Here’s Part 1 from Martin – Online Teaching in the Trenches (Thanks, Martin!)
Online Teaching In The Trenches
So, my credentials here are different. I do have some teaching experience but my main experience is with curriculum development and implmentation with a heavy dose of technical expertise and focus on assessment. I’ve chaired statewide initiatives and worked as an advisor for a number of K-12 districts. My main experience is with STEM instruction, including writing instruction at the university level. I’ve developed and led online learning initiative with varying degrees of success. There are valid individual objections to online instruction, but now we have no choice, so let’s make the best of this.

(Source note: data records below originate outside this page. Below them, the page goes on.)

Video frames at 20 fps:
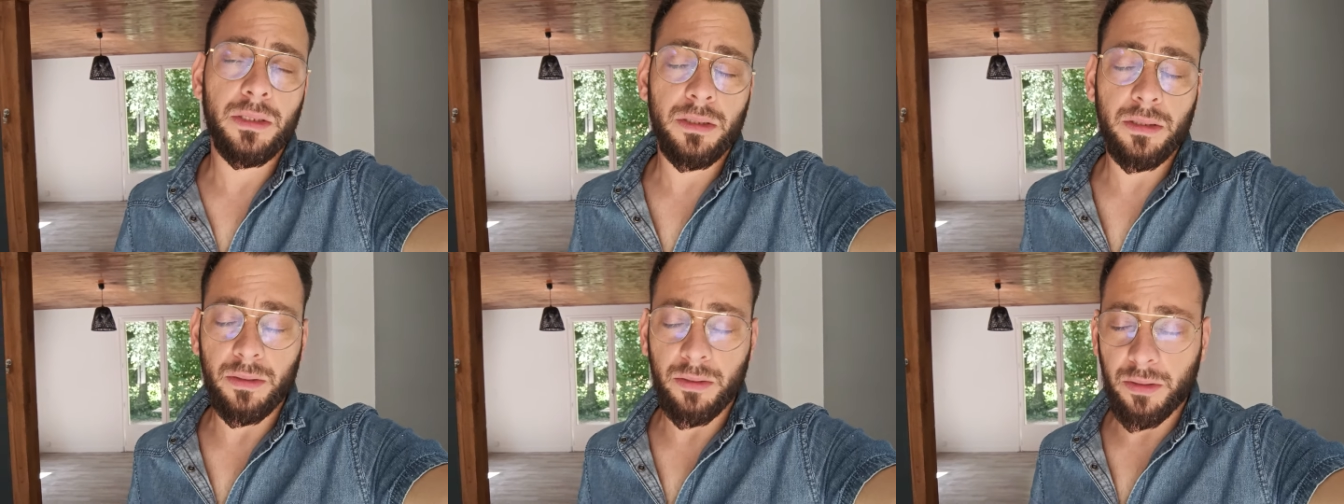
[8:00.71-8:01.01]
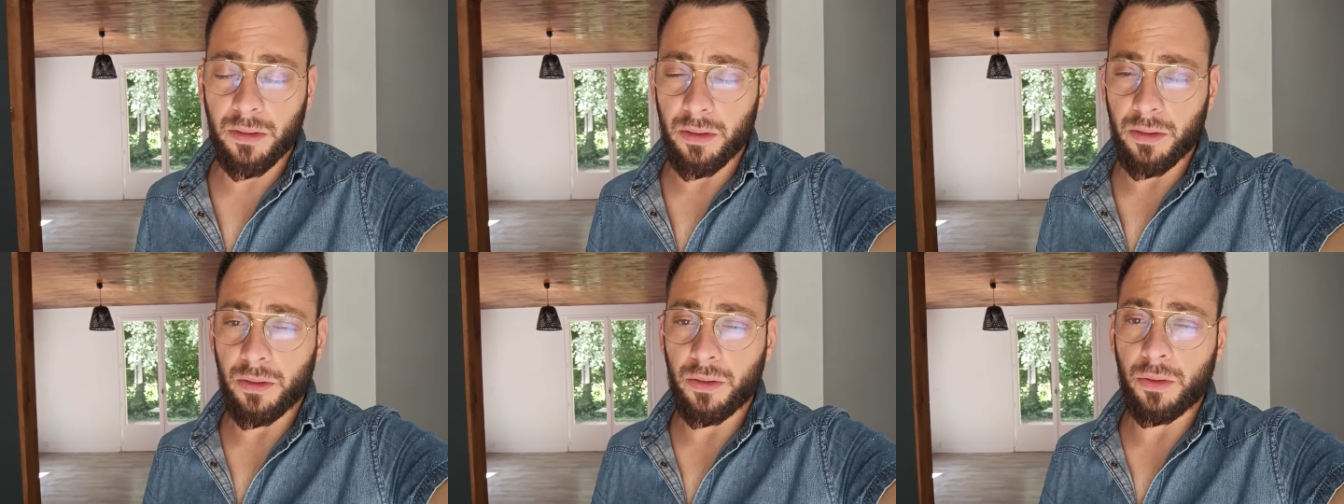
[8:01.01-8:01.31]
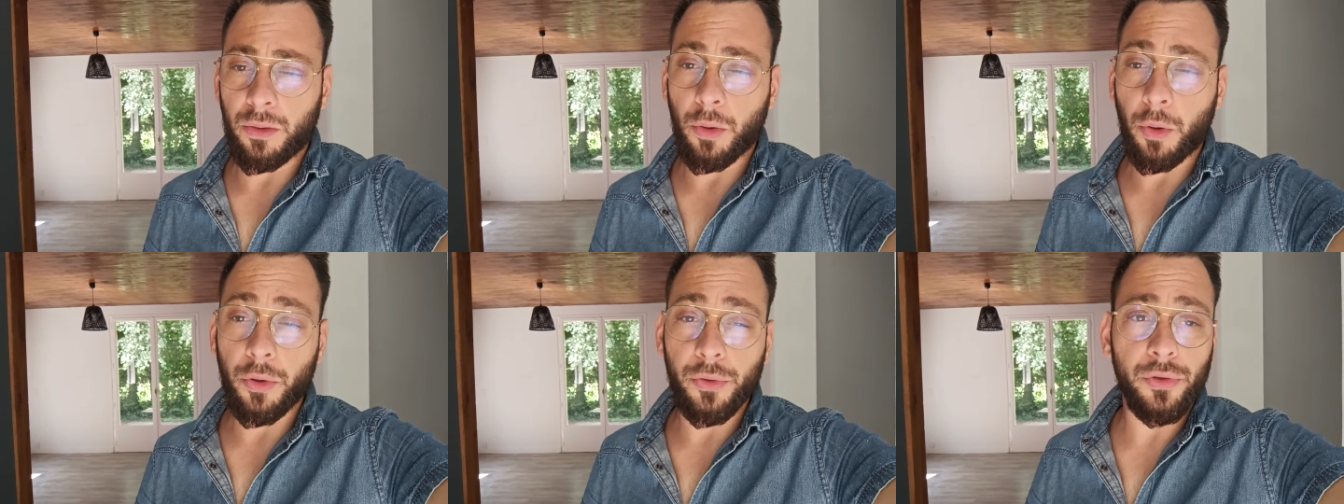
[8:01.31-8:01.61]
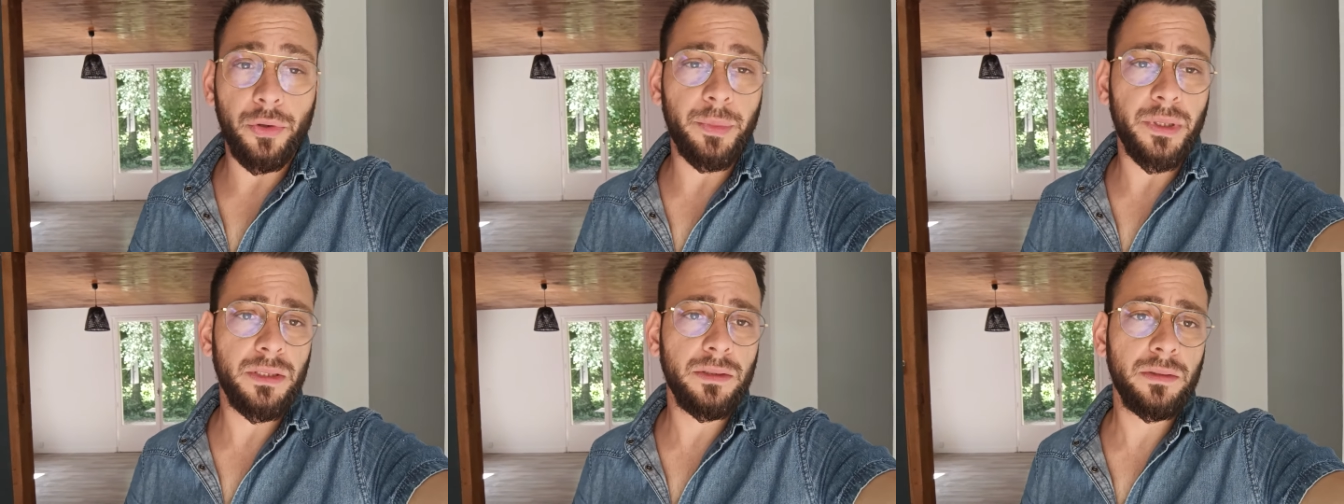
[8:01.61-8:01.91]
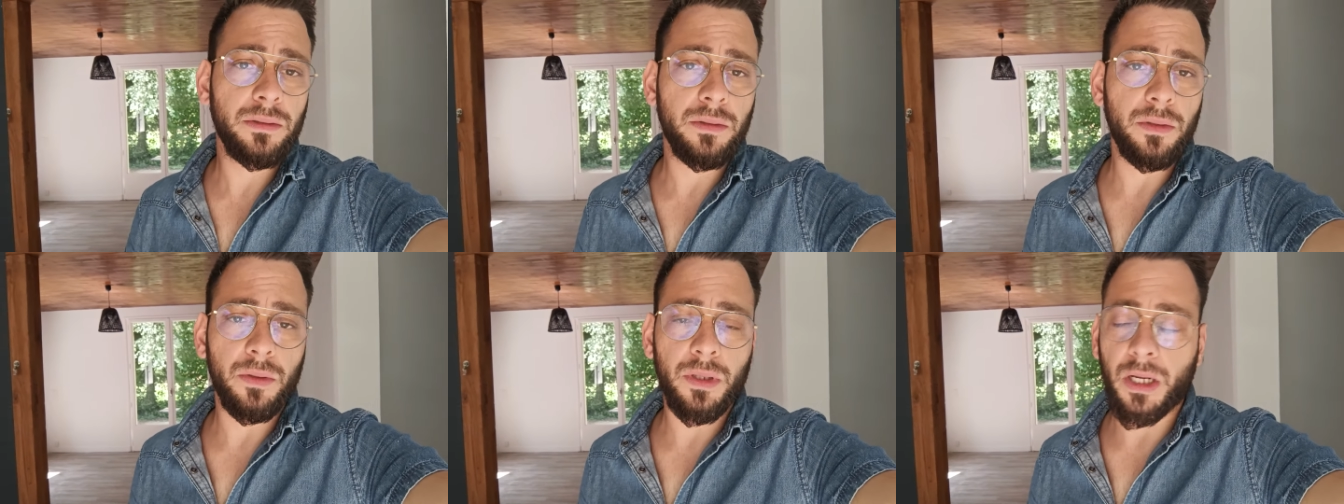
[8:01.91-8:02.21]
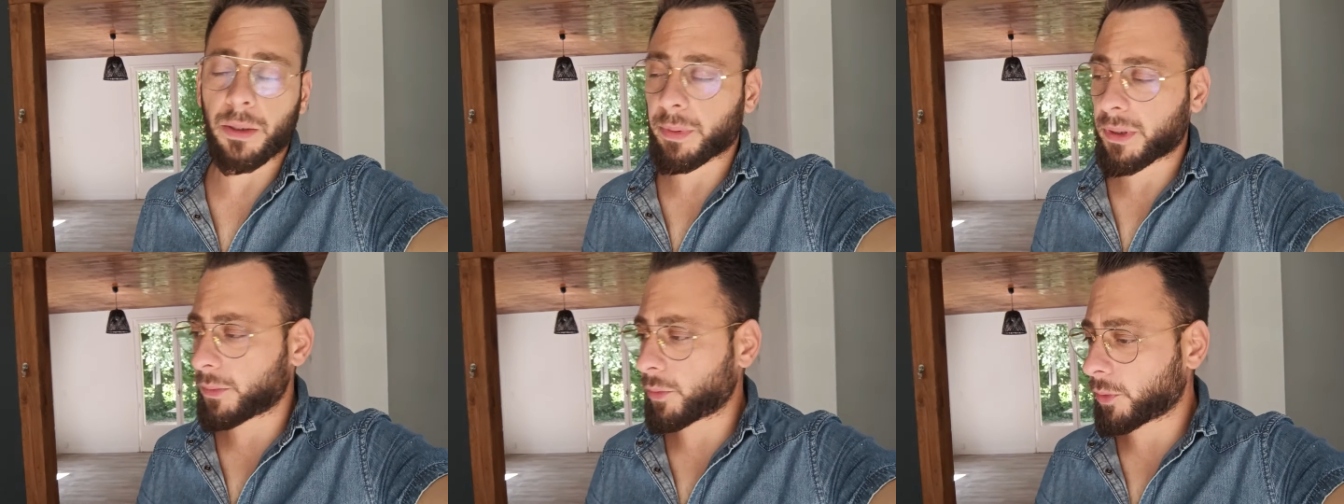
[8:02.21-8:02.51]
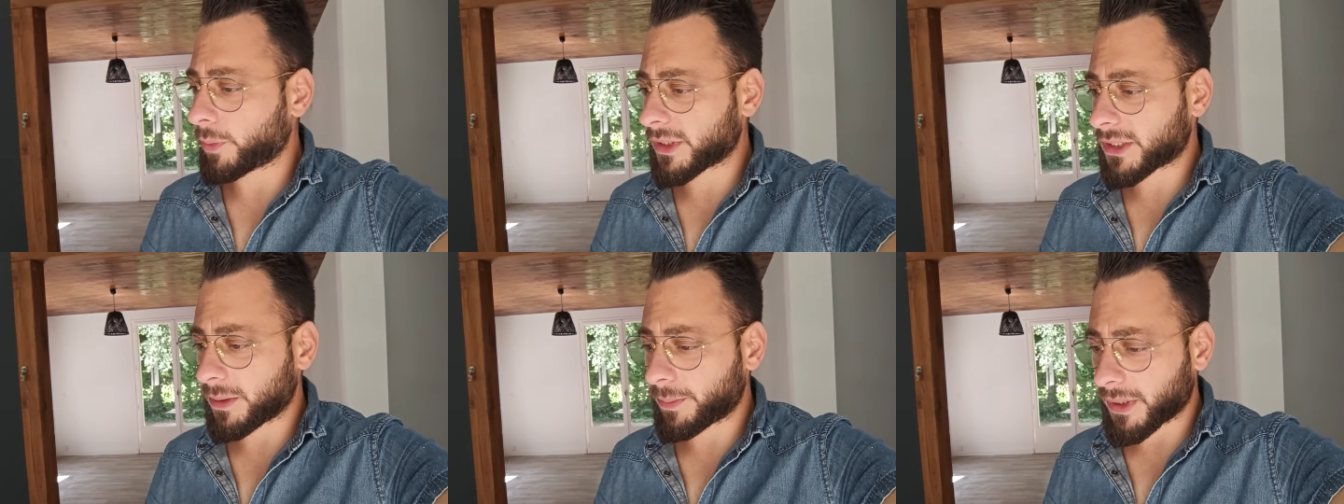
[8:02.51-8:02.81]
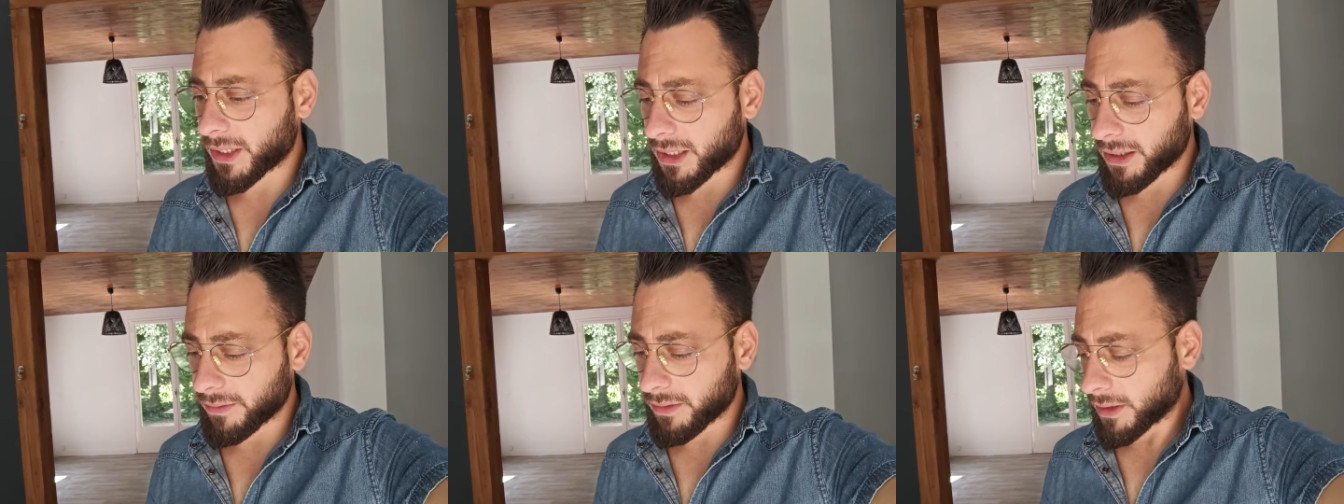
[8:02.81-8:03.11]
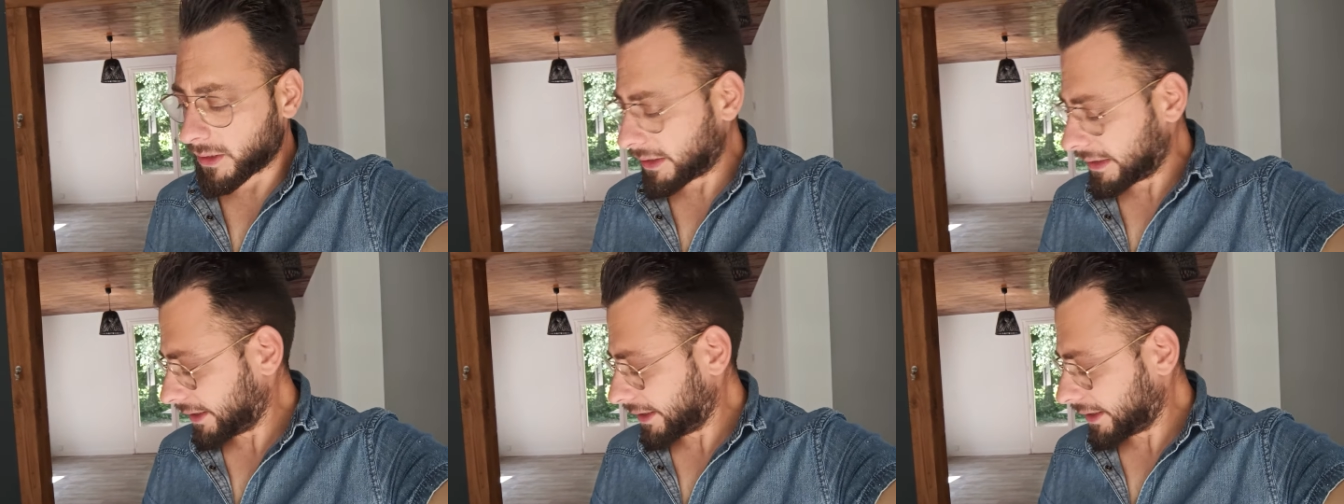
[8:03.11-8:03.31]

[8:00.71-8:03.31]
Donc euh, heureusement. Donc après, bon, ben, c'est pas grave.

There’s a right way to do this which can produce better outcomes than traditional in-class instruction, but they take a lot of time to set up. We don’t have that, so we’re going to have to MacGuyver this shit and accept a lesser outcome. I’m assuming an environment where you have access to your campus, but where work-from-home policies or quarantine may be in place leaving you with minimal technical support. Assuming here you’re pretty much on your own.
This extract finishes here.